DATA FOR REVIEW:
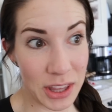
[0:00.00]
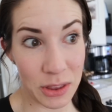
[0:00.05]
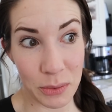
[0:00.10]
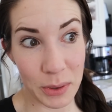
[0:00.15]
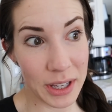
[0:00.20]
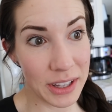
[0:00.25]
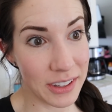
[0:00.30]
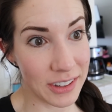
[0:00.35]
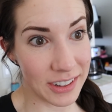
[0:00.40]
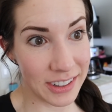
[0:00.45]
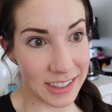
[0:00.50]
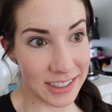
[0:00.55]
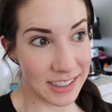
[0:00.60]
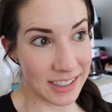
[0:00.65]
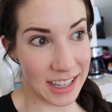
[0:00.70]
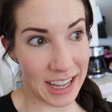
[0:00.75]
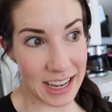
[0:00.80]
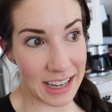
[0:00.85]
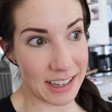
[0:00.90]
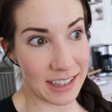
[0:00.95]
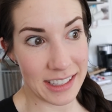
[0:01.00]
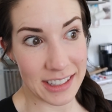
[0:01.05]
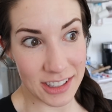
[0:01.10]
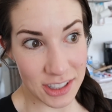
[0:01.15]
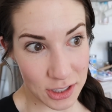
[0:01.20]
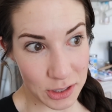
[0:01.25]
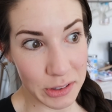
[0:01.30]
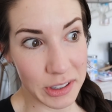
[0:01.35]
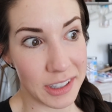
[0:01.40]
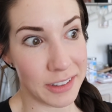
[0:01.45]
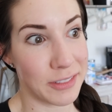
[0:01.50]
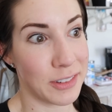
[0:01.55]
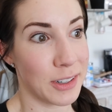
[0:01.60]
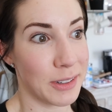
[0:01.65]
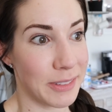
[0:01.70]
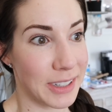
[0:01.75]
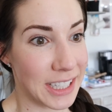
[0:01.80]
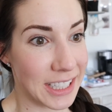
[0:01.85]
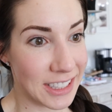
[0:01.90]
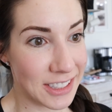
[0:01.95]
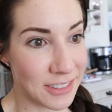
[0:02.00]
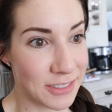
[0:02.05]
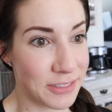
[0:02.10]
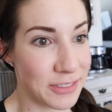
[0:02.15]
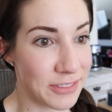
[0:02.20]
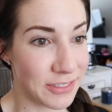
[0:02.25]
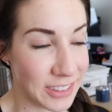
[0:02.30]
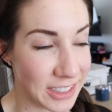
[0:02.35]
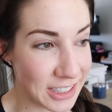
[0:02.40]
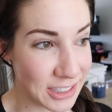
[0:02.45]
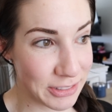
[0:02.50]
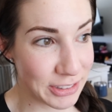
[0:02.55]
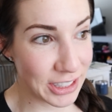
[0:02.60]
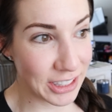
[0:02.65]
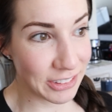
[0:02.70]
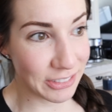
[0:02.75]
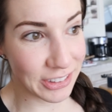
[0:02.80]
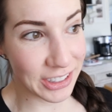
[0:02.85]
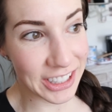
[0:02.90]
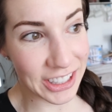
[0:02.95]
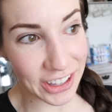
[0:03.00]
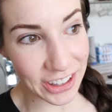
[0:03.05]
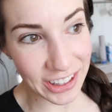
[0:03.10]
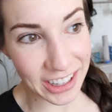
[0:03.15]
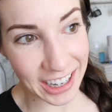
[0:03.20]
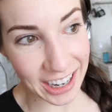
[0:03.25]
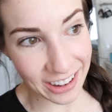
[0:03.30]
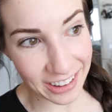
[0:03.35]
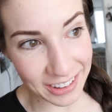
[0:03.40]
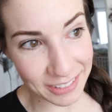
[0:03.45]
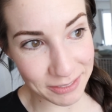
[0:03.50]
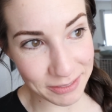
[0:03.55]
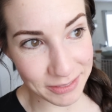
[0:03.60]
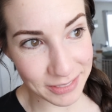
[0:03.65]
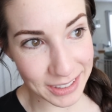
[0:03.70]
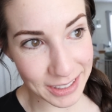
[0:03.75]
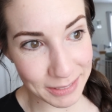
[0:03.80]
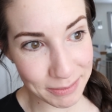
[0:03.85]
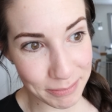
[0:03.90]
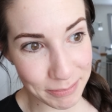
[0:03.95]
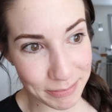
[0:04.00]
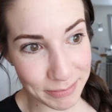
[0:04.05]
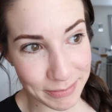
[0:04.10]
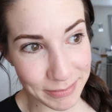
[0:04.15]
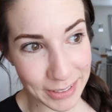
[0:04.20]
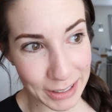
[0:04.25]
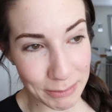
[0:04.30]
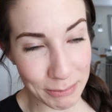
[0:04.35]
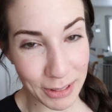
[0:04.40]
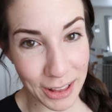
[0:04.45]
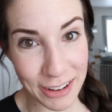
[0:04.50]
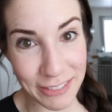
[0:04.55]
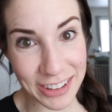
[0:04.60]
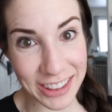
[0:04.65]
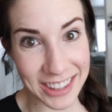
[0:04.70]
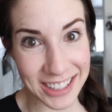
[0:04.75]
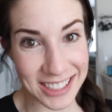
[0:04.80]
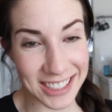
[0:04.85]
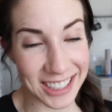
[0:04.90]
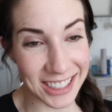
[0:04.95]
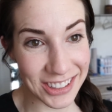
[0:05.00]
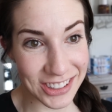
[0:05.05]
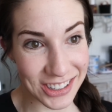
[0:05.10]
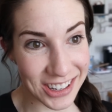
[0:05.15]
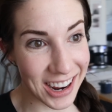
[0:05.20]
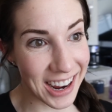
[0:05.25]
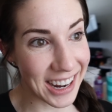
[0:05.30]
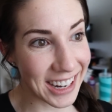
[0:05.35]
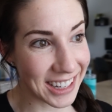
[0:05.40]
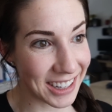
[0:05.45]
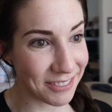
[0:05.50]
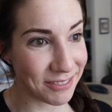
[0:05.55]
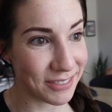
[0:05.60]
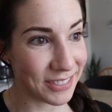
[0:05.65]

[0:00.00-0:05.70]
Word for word: And the weather is like, it's doing it for me. It's it's feeling really good out. I'm, I'm, I'm loving the sunshine.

WHAT THE TASK ASKS:
All of the records above should be reproduced exactly, with the pictures left out.

ANSWER SPACE:
[0:00.00]
[0:00.05]
[0:00.10]
[0:00.15]
[0:00.20]
[0:00.25]
[0:00.30]
[0:00.35]
[0:00.40]
[0:00.45]
[0:00.50]
[0:00.55]
[0:00.60]
[0:00.65]
[0:00.70]
[0:00.75]
[0:00.80]
[0:00.85]
[0:00.90]
[0:00.95]
[0:01.00]
[0:01.05]
[0:01.10]
[0:01.15]
[0:01.20]
[0:01.25]
[0:01.30]
[0:01.35]
[0:01.40]
[0:01.45]
[0:01.50]
[0:01.55]
[0:01.60]
[0:01.65]
[0:01.70]
[0:01.75]
[0:01.80]
[0:01.85]
[0:01.90]
[0:01.95]
[0:02.00]
[0:02.05]
[0:02.10]
[0:02.15]
[0:02.20]
[0:02.25]
[0:02.30]
[0:02.35]
[0:02.40]
[0:02.45]
[0:02.50]
[0:02.55]
[0:02.60]
[0:02.65]
[0:02.70]
[0:02.75]
[0:02.80]
[0:02.85]
[0:02.90]
[0:02.95]
[0:03.00]
[0:03.05]
[0:03.10]
[0:03.15]
[0:03.20]
[0:03.25]
[0:03.30]
[0:03.35]
[0:03.40]
[0:03.45]
[0:03.50]
[0:03.55]
[0:03.60]
[0:03.65]
[0:03.70]
[0:03.75]
[0:03.80]
[0:03.85]
[0:03.90]
[0:03.95]
[0:04.00]
[0:04.05]
[0:04.10]
[0:04.15]
[0:04.20]
[0:04.25]
[0:04.30]
[0:04.35]
[0:04.40]
[0:04.45]
[0:04.50]
[0:04.55]
[0:04.60]
[0:04.65]
[0:04.70]
[0:04.75]
[0:04.80]
[0:04.85]
[0:04.90]
[0:04.95]
[0:05.00]
[0:05.05]
[0:05.10]
[0:05.15]
[0:05.20]
[0:05.25]
[0:05.30]
[0:05.35]
[0:05.40]
[0:05.45]
[0:05.50]
[0:05.55]
[0:05.60]
[0:05.65]

[0:00.00-0:05.70]
Word for word: And the weather is like, it's doing it for me. It's it's feeling really good out. I'm, I'm, I'm loving the sunshine.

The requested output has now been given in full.